Human runoff into the bay kills more grasses than any number of birds could devour. Shouldn't DNR's efforts be focused on the bigger picture of human pollution rather than the impact of a few birds?

Is DNR only capable of saving the bay's grasses by going after birds?

The slaughter of the mute swan will not be pretty, and after the blood has dried on the docks we will find the bay's grasses are still disappearing.

Patrick Hornberger


Orwellian response to the terror threat

Thank you for printing Thomas L. Friedman's column warning against overreacting to the "terrorism bubble" ("It's time to stop overreacting to terrorism," Opinion

Commentary, April 22).

Mr. Friedman is, of course, correct in making the point that we can be reasonably vigilant against the possibility of future attacks while resisting paranoia and unnecessary intrusions on both civil liberties and societal sanity.

A local case in point: those idiotic Beltway signs urging motorists to call an 800 number to "report suspicious activities." If George Orwell were alive, he could not have imagined a better way for "Big Brother" to introduce suspicion and fright at the expense of reason and serenity.

Take them down; let us enjoy our traffic jams in peace.

Charles C. Baum

Severna Park

Robbins must accept fallout from dissent

The Sun's editorial "Oh, Canada" (April 21) suggests Tim Robbins and Susan Sarandon are being "demonized" for their political views.

But while no one questions their right to speak freely in a democratic society, please do not anoint them with sainthood and criticize others for exercising their right to turn them off if they choose.

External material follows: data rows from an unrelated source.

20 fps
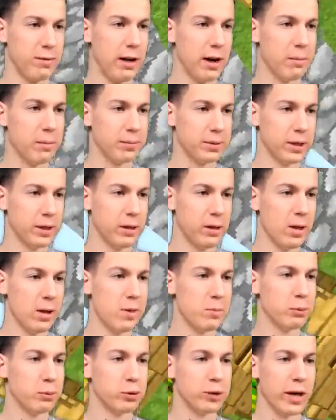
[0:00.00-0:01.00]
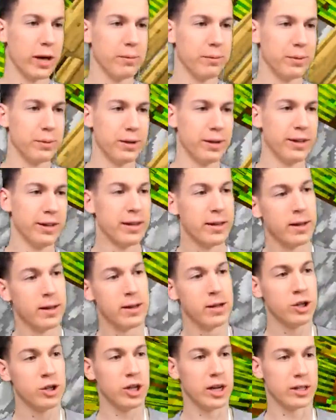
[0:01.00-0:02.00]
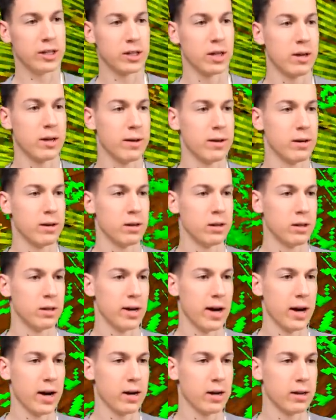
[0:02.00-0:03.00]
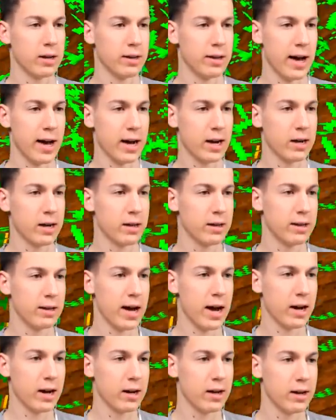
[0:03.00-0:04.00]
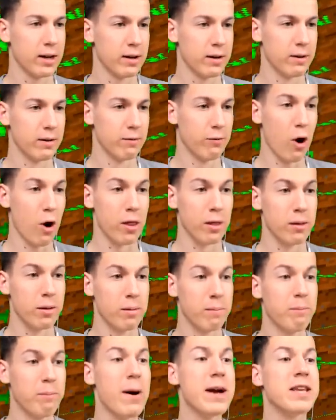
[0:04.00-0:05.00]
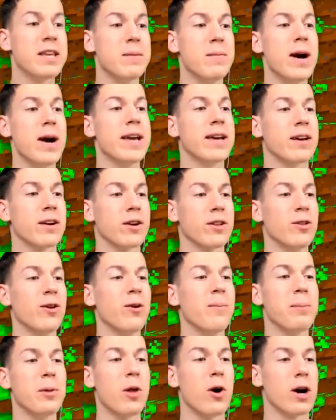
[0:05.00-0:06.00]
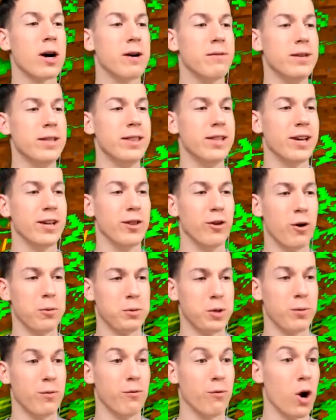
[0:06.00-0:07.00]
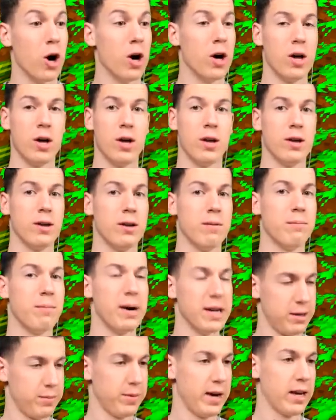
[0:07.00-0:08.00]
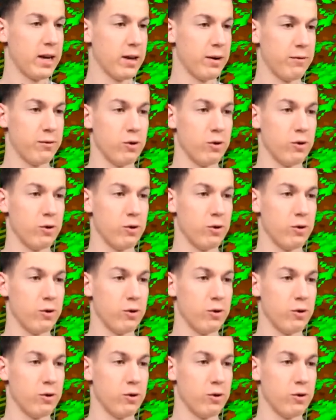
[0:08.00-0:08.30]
Филя был, Пузан был. Сейчас. Так, так, так. Вон, патимейкер. Но плохо видно, но, в общем, во, Патимейкер.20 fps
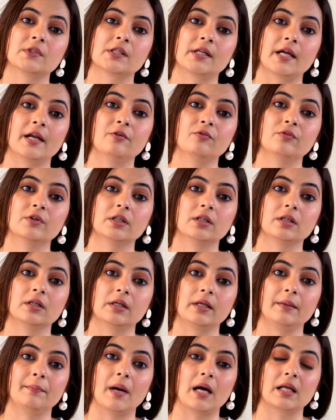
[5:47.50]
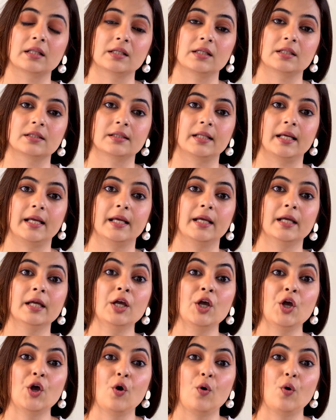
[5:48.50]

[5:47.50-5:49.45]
थ्रेड वर्क की बात करते हैं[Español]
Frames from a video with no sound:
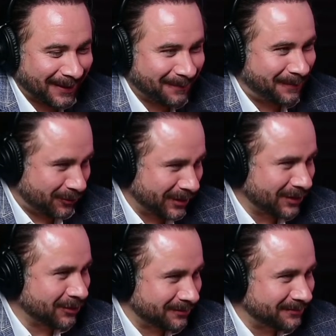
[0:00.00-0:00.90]
Pero
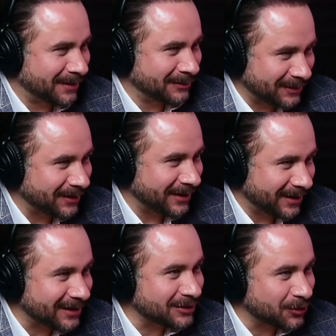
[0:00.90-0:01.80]
bueno, vamos a
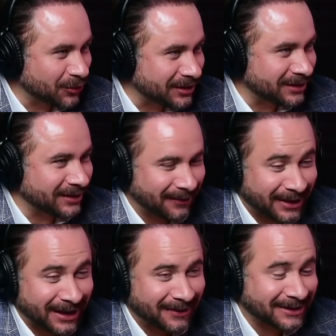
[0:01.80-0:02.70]
platicar las cosas y a
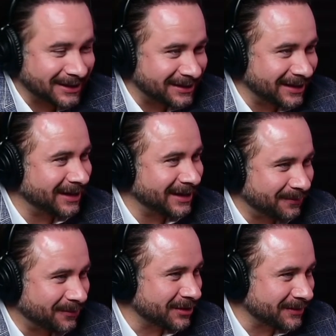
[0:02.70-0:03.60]
ver qué vas a decir y
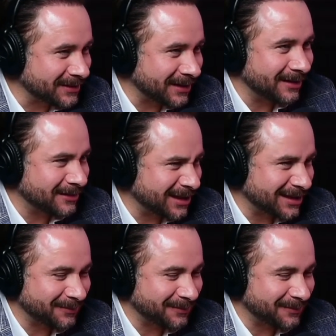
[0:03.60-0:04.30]
por dónde vas a ir. Sí, sí,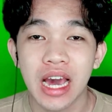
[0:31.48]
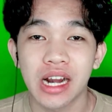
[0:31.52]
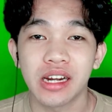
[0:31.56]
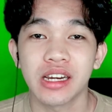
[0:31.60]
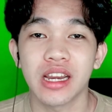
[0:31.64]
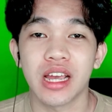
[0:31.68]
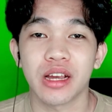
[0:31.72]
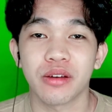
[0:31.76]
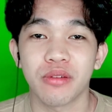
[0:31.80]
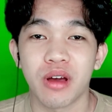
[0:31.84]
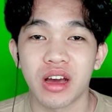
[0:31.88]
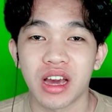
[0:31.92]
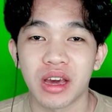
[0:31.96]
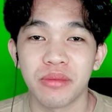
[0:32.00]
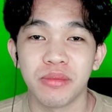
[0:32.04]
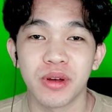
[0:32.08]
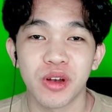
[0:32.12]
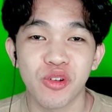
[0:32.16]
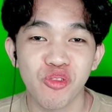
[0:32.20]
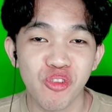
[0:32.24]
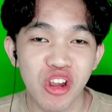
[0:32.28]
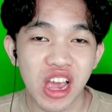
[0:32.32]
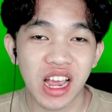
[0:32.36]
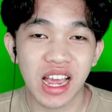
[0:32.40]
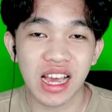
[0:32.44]
karena aku
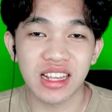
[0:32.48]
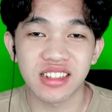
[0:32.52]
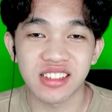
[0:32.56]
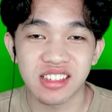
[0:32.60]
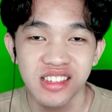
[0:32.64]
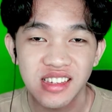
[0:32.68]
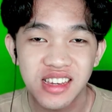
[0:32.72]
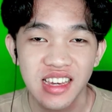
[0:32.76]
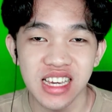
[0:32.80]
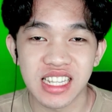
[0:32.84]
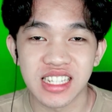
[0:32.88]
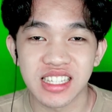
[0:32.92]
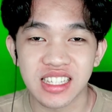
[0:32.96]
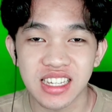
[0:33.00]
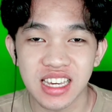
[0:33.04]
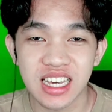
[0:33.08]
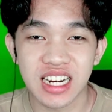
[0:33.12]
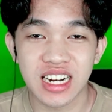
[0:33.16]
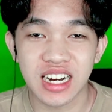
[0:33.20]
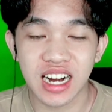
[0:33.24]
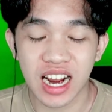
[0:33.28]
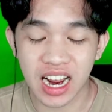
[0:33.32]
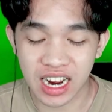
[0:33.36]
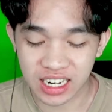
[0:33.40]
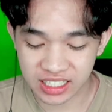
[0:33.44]
akan menggunakan
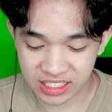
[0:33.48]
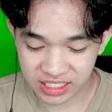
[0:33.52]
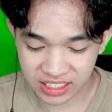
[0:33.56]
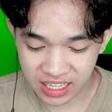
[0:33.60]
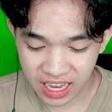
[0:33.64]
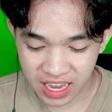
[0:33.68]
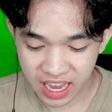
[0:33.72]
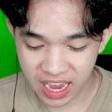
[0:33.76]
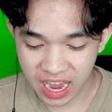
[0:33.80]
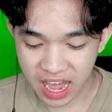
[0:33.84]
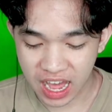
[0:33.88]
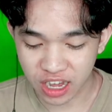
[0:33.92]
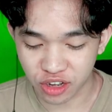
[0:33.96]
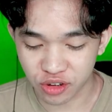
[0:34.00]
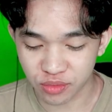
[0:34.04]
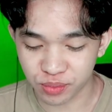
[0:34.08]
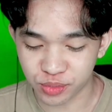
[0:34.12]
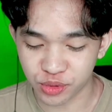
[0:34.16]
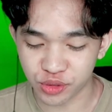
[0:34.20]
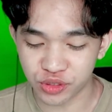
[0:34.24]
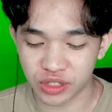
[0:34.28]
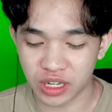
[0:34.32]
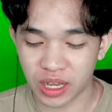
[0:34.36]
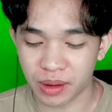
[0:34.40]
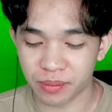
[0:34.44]
skin-skin rahasia yang aku
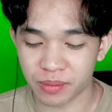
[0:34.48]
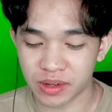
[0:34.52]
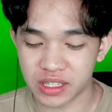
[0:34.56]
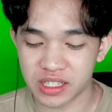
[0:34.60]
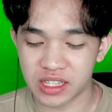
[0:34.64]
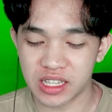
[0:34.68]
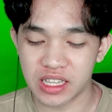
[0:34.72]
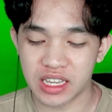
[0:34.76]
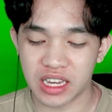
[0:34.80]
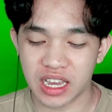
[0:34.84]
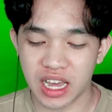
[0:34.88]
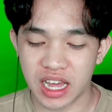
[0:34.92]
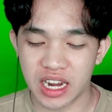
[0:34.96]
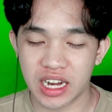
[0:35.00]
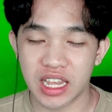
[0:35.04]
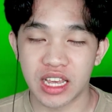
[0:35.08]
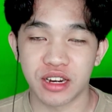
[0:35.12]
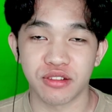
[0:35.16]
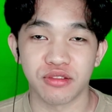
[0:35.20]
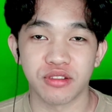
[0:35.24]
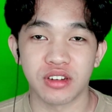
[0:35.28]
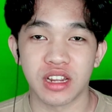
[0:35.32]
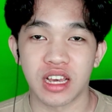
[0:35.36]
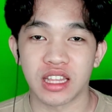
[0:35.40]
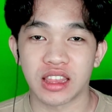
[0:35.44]
punya yang pastinya
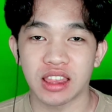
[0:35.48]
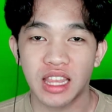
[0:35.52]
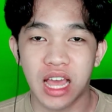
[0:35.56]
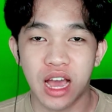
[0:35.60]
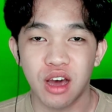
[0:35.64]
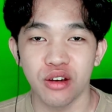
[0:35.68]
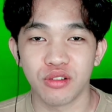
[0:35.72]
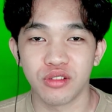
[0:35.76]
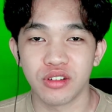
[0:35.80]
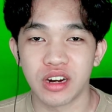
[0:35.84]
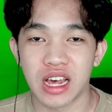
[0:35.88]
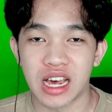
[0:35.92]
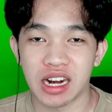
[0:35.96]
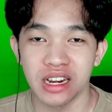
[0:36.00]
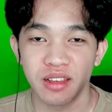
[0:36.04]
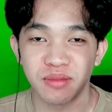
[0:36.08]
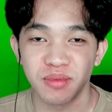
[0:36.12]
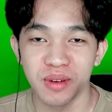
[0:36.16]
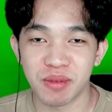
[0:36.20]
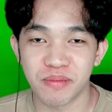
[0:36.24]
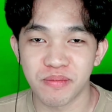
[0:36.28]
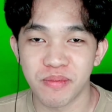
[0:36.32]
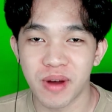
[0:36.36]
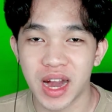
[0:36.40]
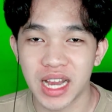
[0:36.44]
kalian udah tahu dari
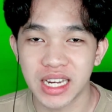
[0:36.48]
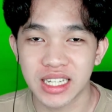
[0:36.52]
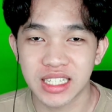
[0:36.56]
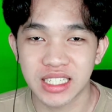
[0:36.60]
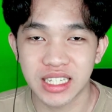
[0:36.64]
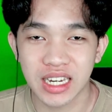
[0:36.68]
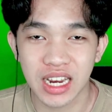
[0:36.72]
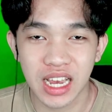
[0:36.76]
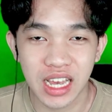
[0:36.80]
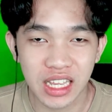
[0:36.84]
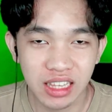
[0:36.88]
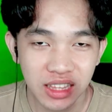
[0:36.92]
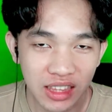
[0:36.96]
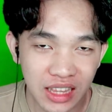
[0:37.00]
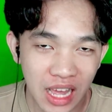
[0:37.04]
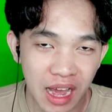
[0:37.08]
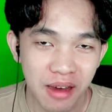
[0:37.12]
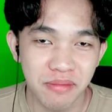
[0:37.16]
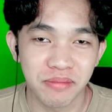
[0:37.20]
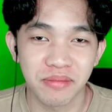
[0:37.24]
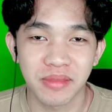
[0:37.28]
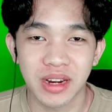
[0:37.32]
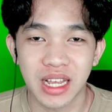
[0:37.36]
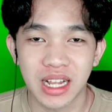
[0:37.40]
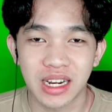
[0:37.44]
membaca
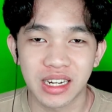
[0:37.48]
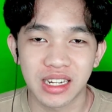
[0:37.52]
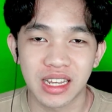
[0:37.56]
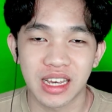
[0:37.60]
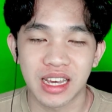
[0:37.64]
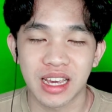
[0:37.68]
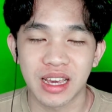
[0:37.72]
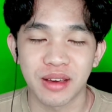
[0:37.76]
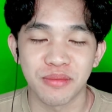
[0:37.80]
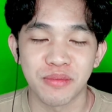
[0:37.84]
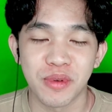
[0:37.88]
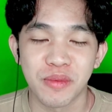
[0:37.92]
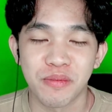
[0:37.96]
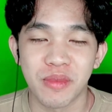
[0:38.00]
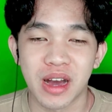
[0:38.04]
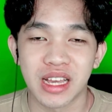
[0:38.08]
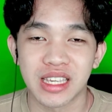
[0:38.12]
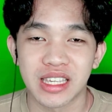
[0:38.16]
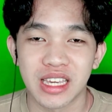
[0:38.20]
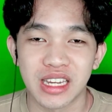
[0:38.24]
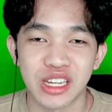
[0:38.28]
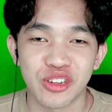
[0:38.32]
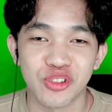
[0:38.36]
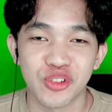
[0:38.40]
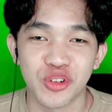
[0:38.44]
thumbnail dan eh,
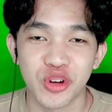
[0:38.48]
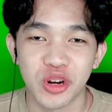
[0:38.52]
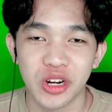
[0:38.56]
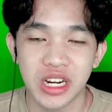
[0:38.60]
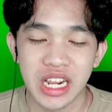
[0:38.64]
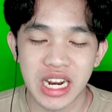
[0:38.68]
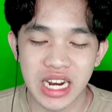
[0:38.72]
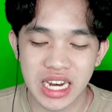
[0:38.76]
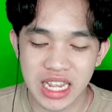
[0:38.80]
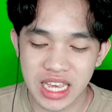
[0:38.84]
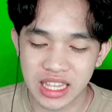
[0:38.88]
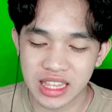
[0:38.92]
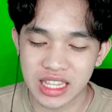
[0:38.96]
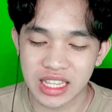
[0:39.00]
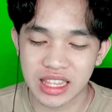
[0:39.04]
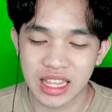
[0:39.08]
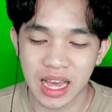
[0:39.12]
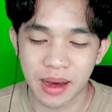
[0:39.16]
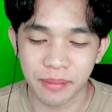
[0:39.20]
membaca judul dan lihat di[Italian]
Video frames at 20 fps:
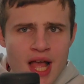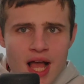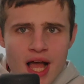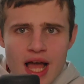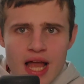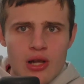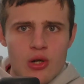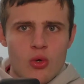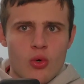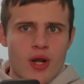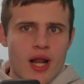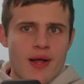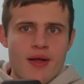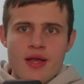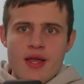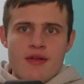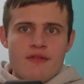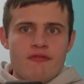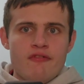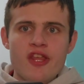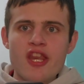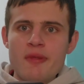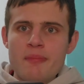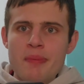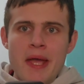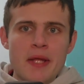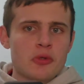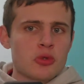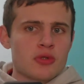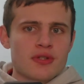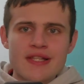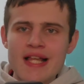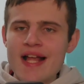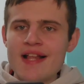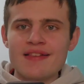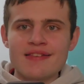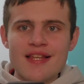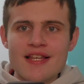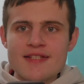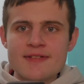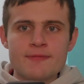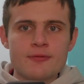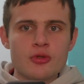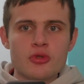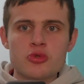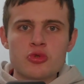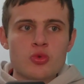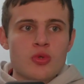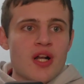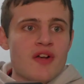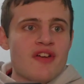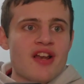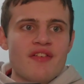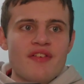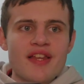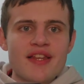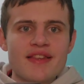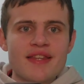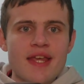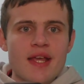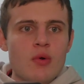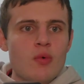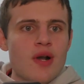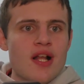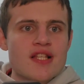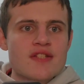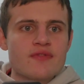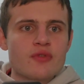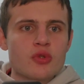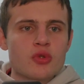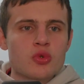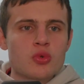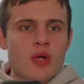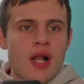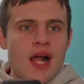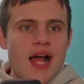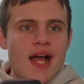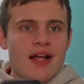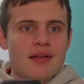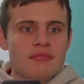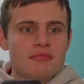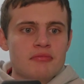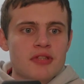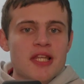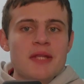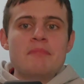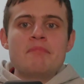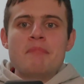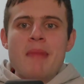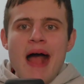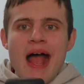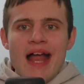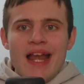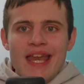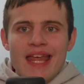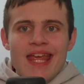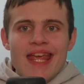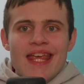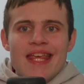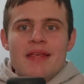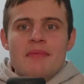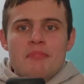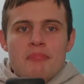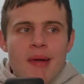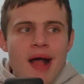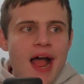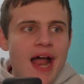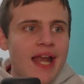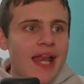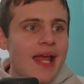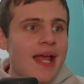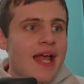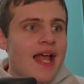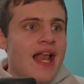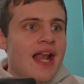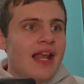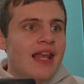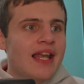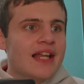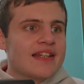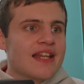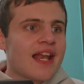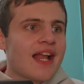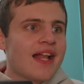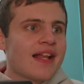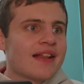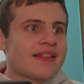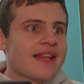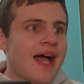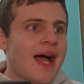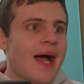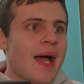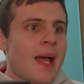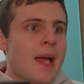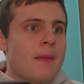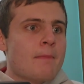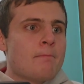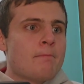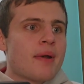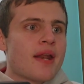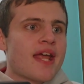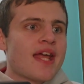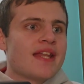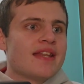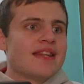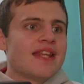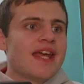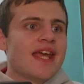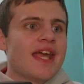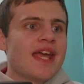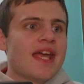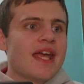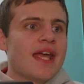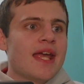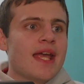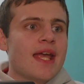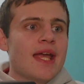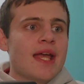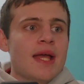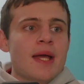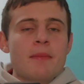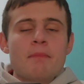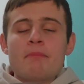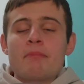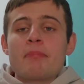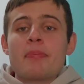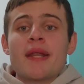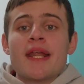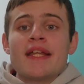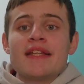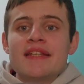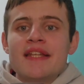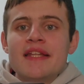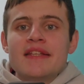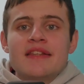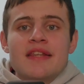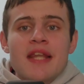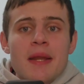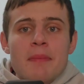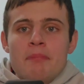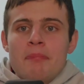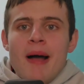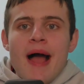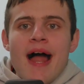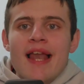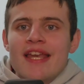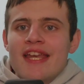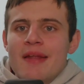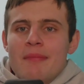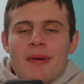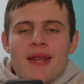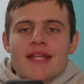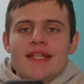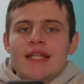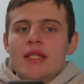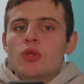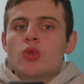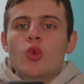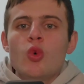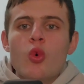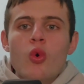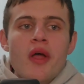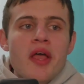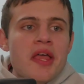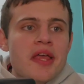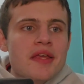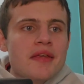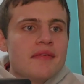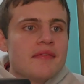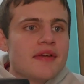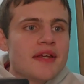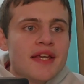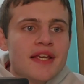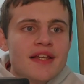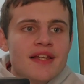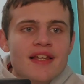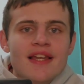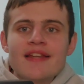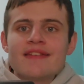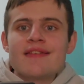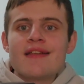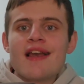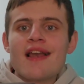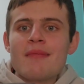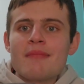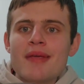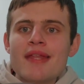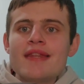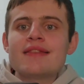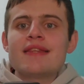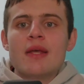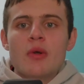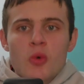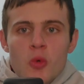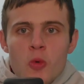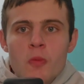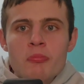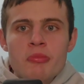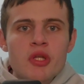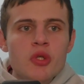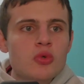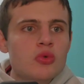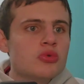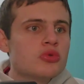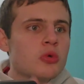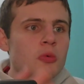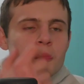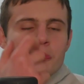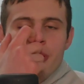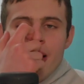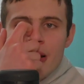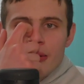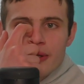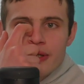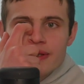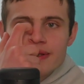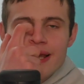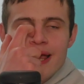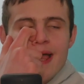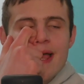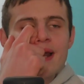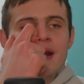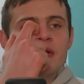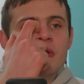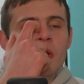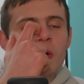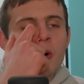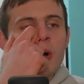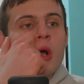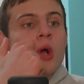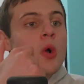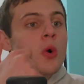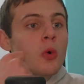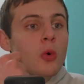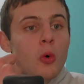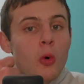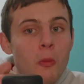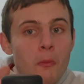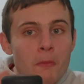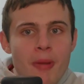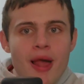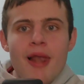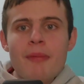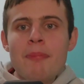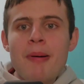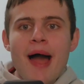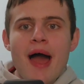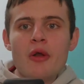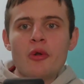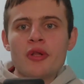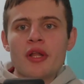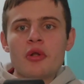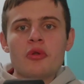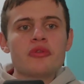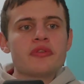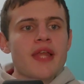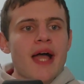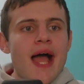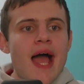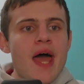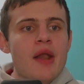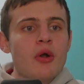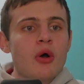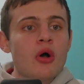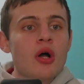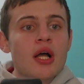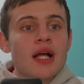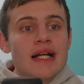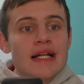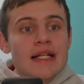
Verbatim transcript: allora vi ripeto tanta sfortuna veramente una sfortuna immane, immane. L'Atalanta prende, prende tre pali, ne prende due in letteralmente un minuto, un palo interno, un bel palo da lontano.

Freedom of speech and the right of an individual to choose carry with them the responsibility to face the consequences of one's actions. Mr. Robbins and Ms. Sarandon have chosen their path. If they face demons along their route, that is part and parcel of free speech.

Chuck Marks

Perry Hall

Reduce the rates for local calls

The Maryland Public Service Commission gave Verizon the green light to enter Maryland's long-distance telephone market. Now it's high time for it to finish the job by lowering rates competitors pay to offer local phone service to consumers and small businesses ("Verizon starts long-distance in Md. today," April 15).